Web analytics has come a long way with the emergence of marketing automation. But analytics is an exercise in futility unless the data makes sense and is put to good use.
The challenge is to identify crucial information from all of the mass data available and apply it to increase engagement and move the customers through the buying cycle. Marketers also need to separate high quality leads from low quality or casual leads and give priority to the former.
A key challenge is the numerous technology platforms existing in silos. Different platforms may provide data in different formats and standards. The marketers need to apply common standards to ensure consistency of data. A comprehensive dashboard that integrates the data and highlights quality leads is critical.

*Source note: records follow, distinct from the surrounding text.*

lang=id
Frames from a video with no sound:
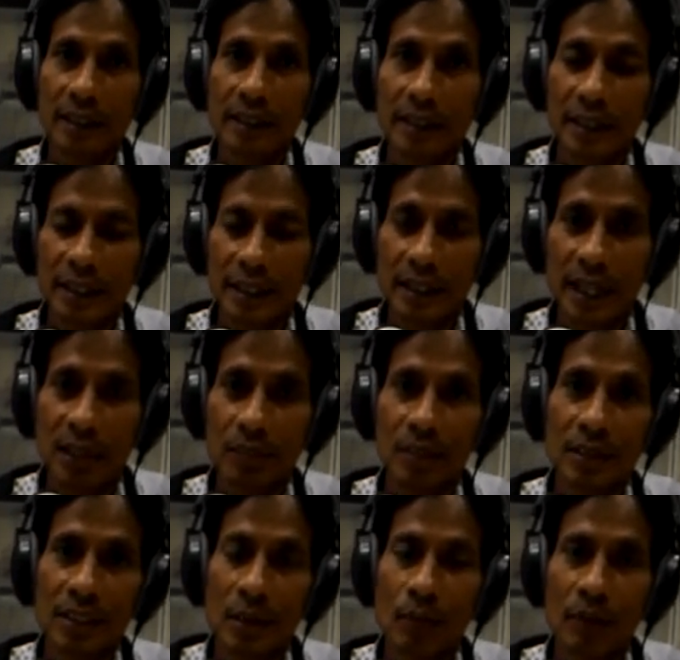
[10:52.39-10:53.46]
tidak
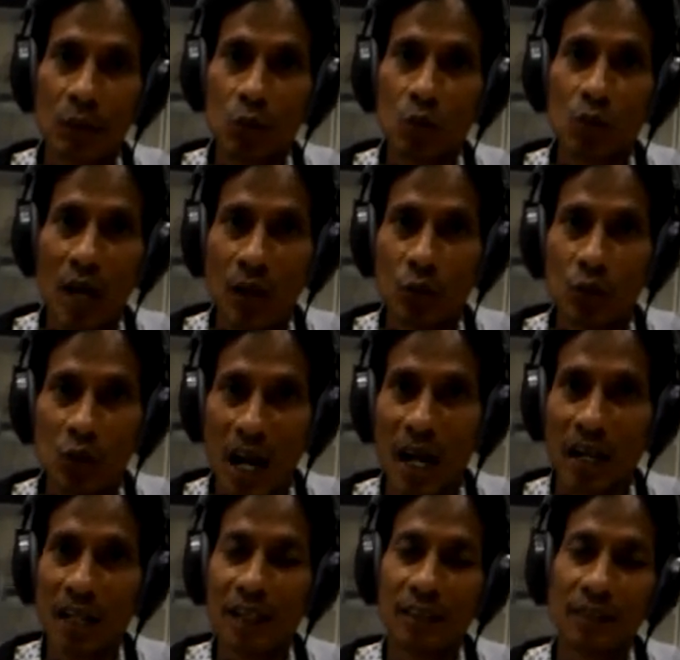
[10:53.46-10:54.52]
bisa
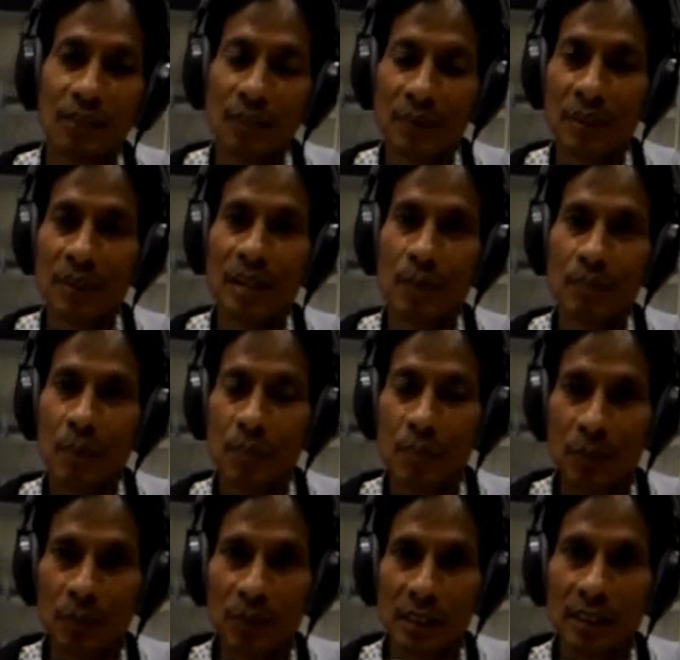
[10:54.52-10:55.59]
berulang-ulang dan
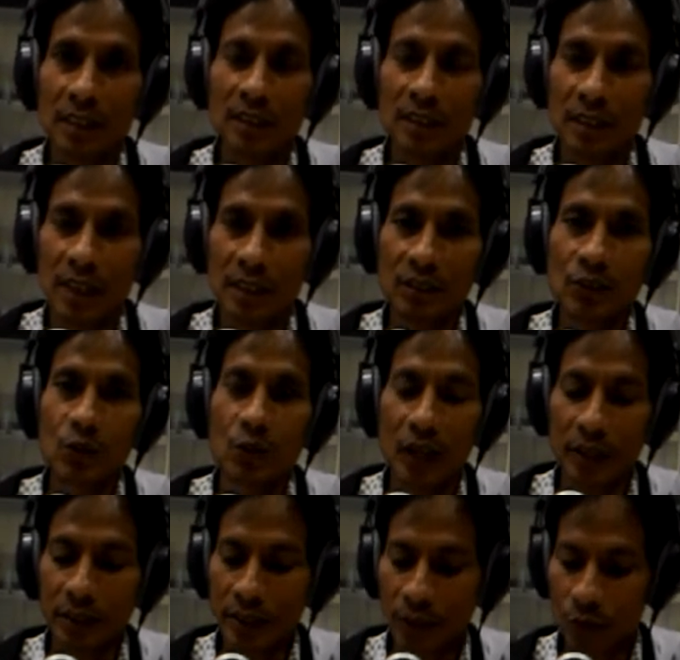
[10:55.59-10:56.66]
pembaptisnya jelas
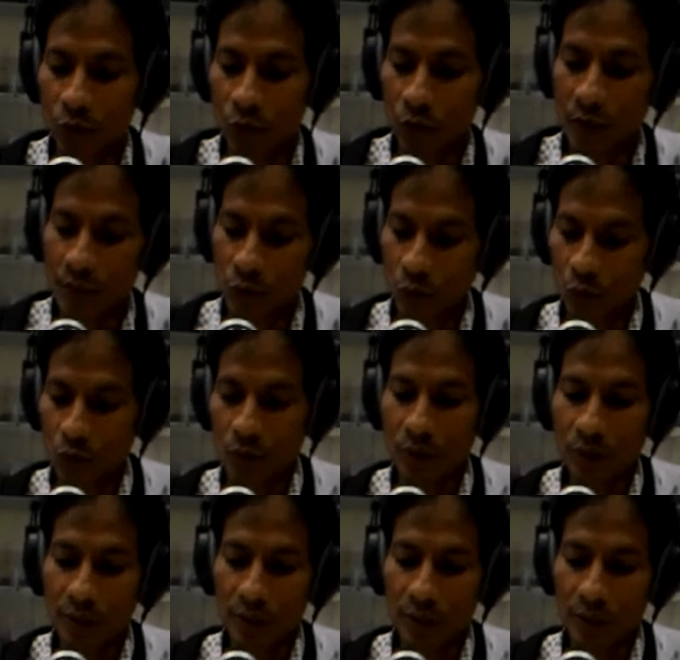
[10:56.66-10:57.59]
Tuhan Yesus Kristus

Analyzing big data to harvest leads can be overwhelming. Automation is the solution, but before applying automation, the marketer needs to make sure that every single step in the lead generating process is incorporated in the automated solution and that the process is fully automated.
Lead scoring depends on explicit information or information that the prospect supplies or information gleaned from the prospects’ online behavior and actions. For implicit information, the best approach is to glean the information out of your marketing automation tool rather than approach the customer to fill out lengthy forms every time. For explicit information, the marketer needs to understand actions that drive desirable behavior from the company’s viewpoint, the demographics that matter, and other relevant factors. The marketer next needs to ensure that the analytic tools deployed, tracks such information.
These activities are beyond the scope of marketing alone. An active involvement of the sales and IT teams becomes imperative to make optimal use of analytic data to drive engagement and increase conversions. But all in all, using data effectively can drastically improve your marketing efforts.